Rep. Scott Tipton presses forward with water rights bill
Ryan Summerlin November 18, 2013
WASHINGTON — Third District Congressman Scott Tipton says his bill aimed at protecting privately held water rights is still needed, despite a statement from the U.S. Forest Service this week that it would end its practice of asking for water rights from ski areas in exchange for forest use permits.
The House Natural Resources Committee on Thursday approved the Colorado legislator’s Water Rights Protection Act (H.R. 3189) and forwarded the bill for a vote in the full House of Representatives.
On Wednesday, Forest Service Chief Tom Tidwell issued a statement saying his agency had agreed to a policy change, brokered with the help of U.S. Sen. Mark Udall of Colorado, that would protect water resources without asking ski areas to turn over water rights to the federal government.

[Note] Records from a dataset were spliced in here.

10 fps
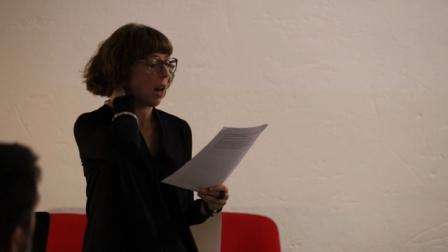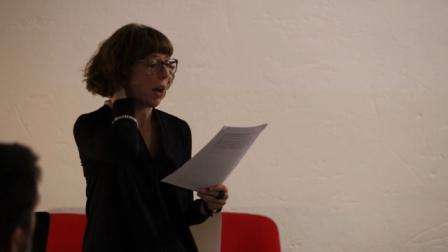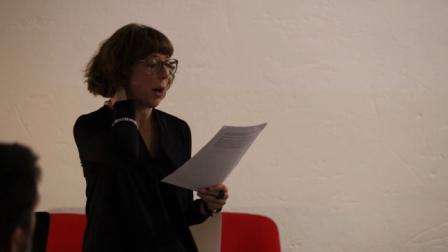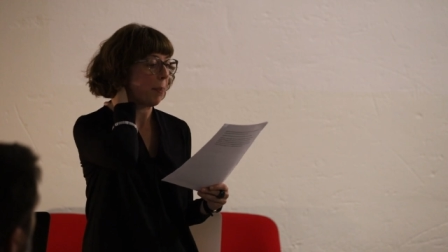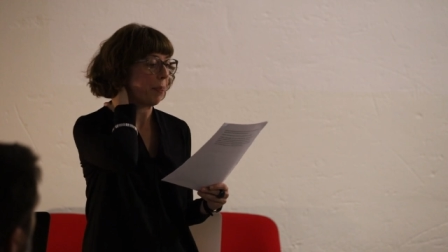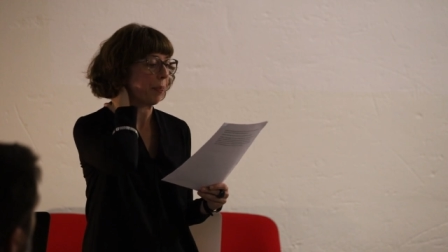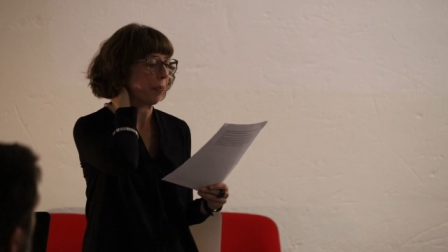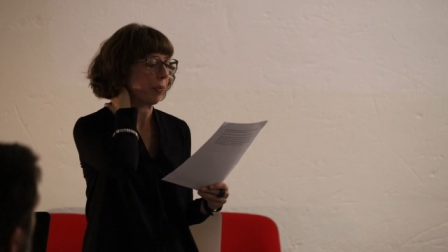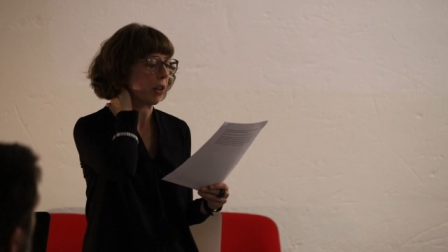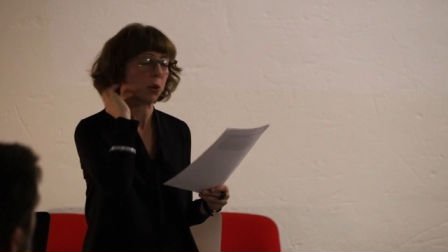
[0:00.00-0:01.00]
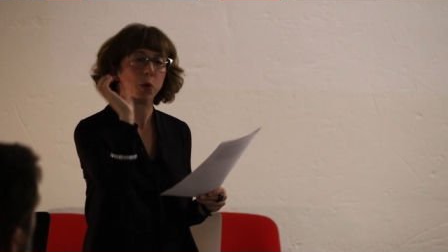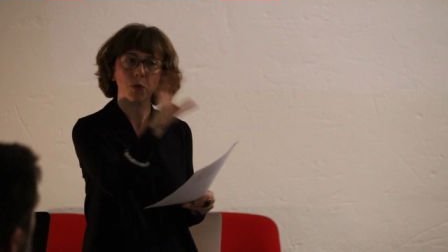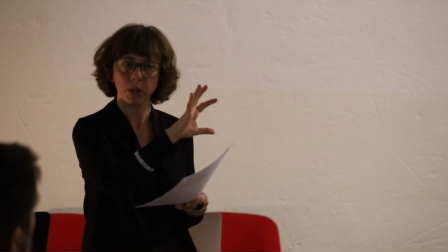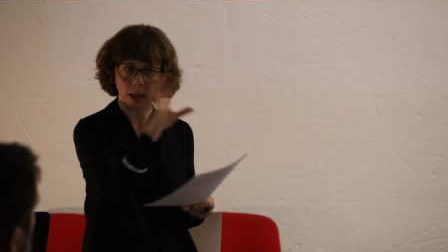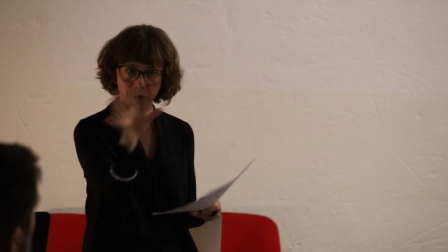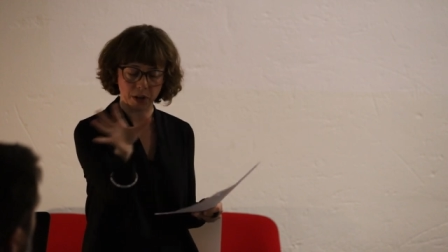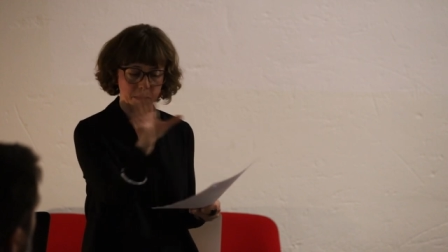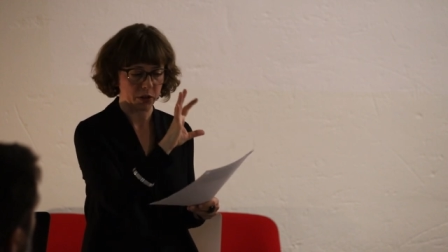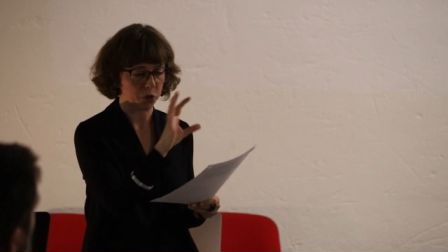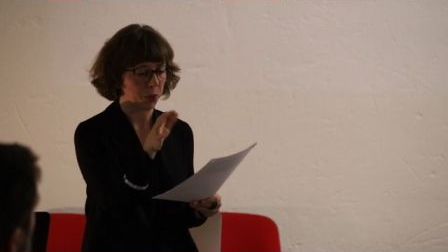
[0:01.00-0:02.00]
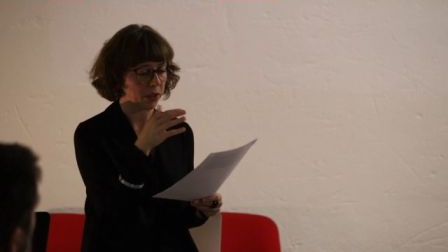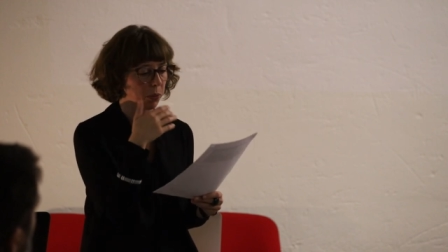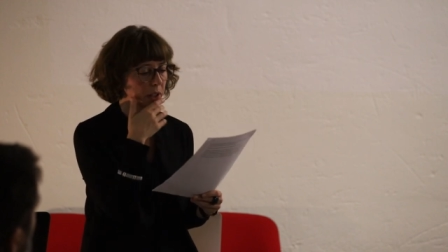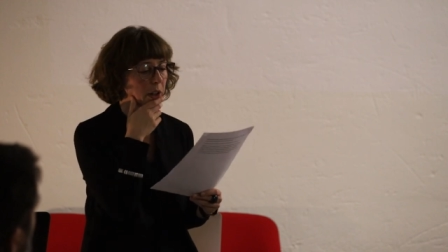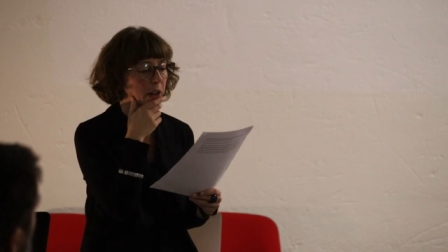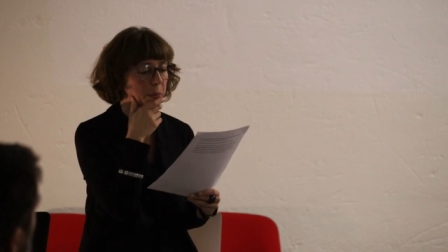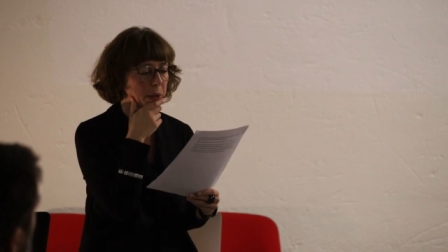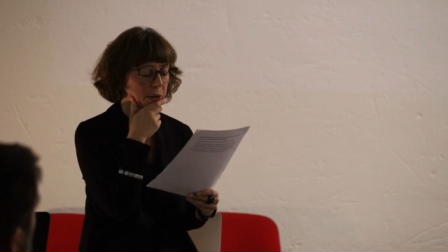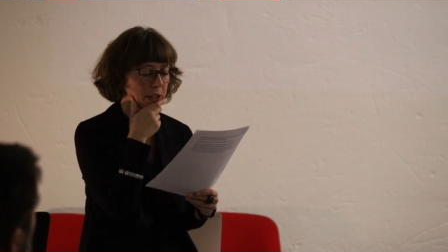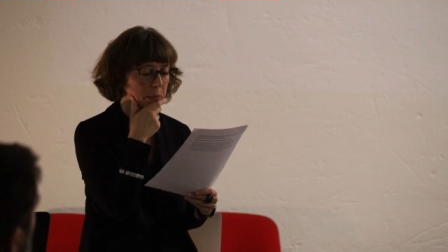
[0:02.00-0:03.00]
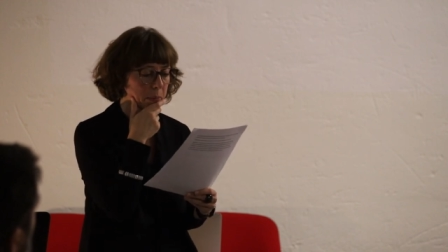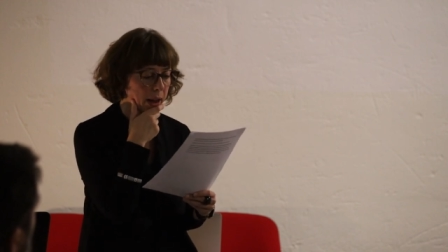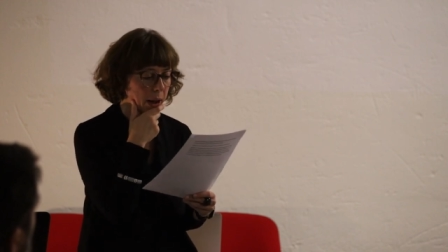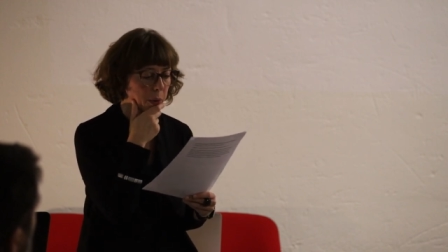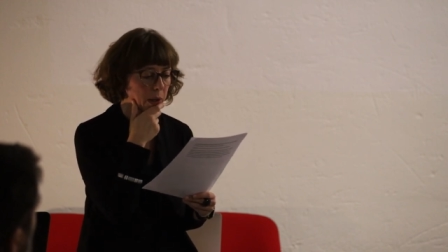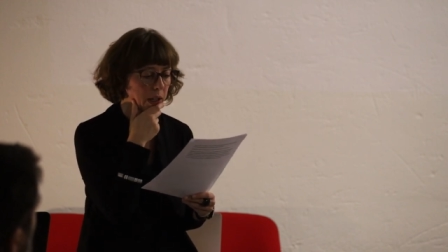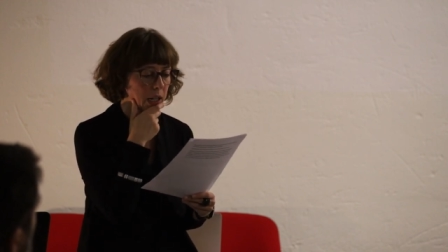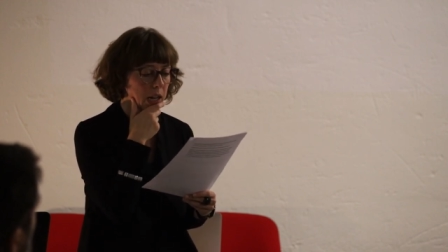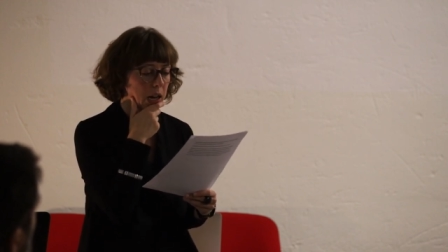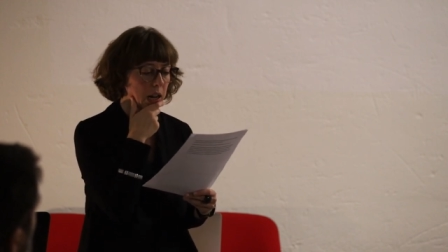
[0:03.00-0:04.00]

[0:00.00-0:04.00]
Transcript: um, so overlaps very much with, with her period in power.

Tipton, R-Cortez, responded Thursday after the House committee vote that, while “encouraged” by Tidwell’s statement, it only affects one group of water users.
The water rights bill, which has bipartisan support, is meant to protect the rights of other users as well, including agricultural operations and energy development, according to Tipton and several supporters of the bill from western Colorado.
“While I am encouraged that the Forest Service acknowledged their flawed and unnecessary policy, and has indicated that their future water rights clause may no longer require the transfer of privately owned water rights, this clause has yet to be seen,” Tipton said in a Thursday press release.
“They have aggressively pursued such takings for over two years, and their comments indicate that we will likely only see a temporary fix for one group of water users in one region,” he said.
Tipton said other federal agencies have also used the practice of requiring the transfer of private water rights in exchange for permitting, amounting to a “taking,” he said.
His bill would prohibit future Forest Service officials and other agencies from changing policy as leadership changes, Tipton said.
The bill has been supported by the National Ski Areas Association and Colorado Ski Country USA, as well as one major Colorado ski resort owner, the Aspen Skiing Co.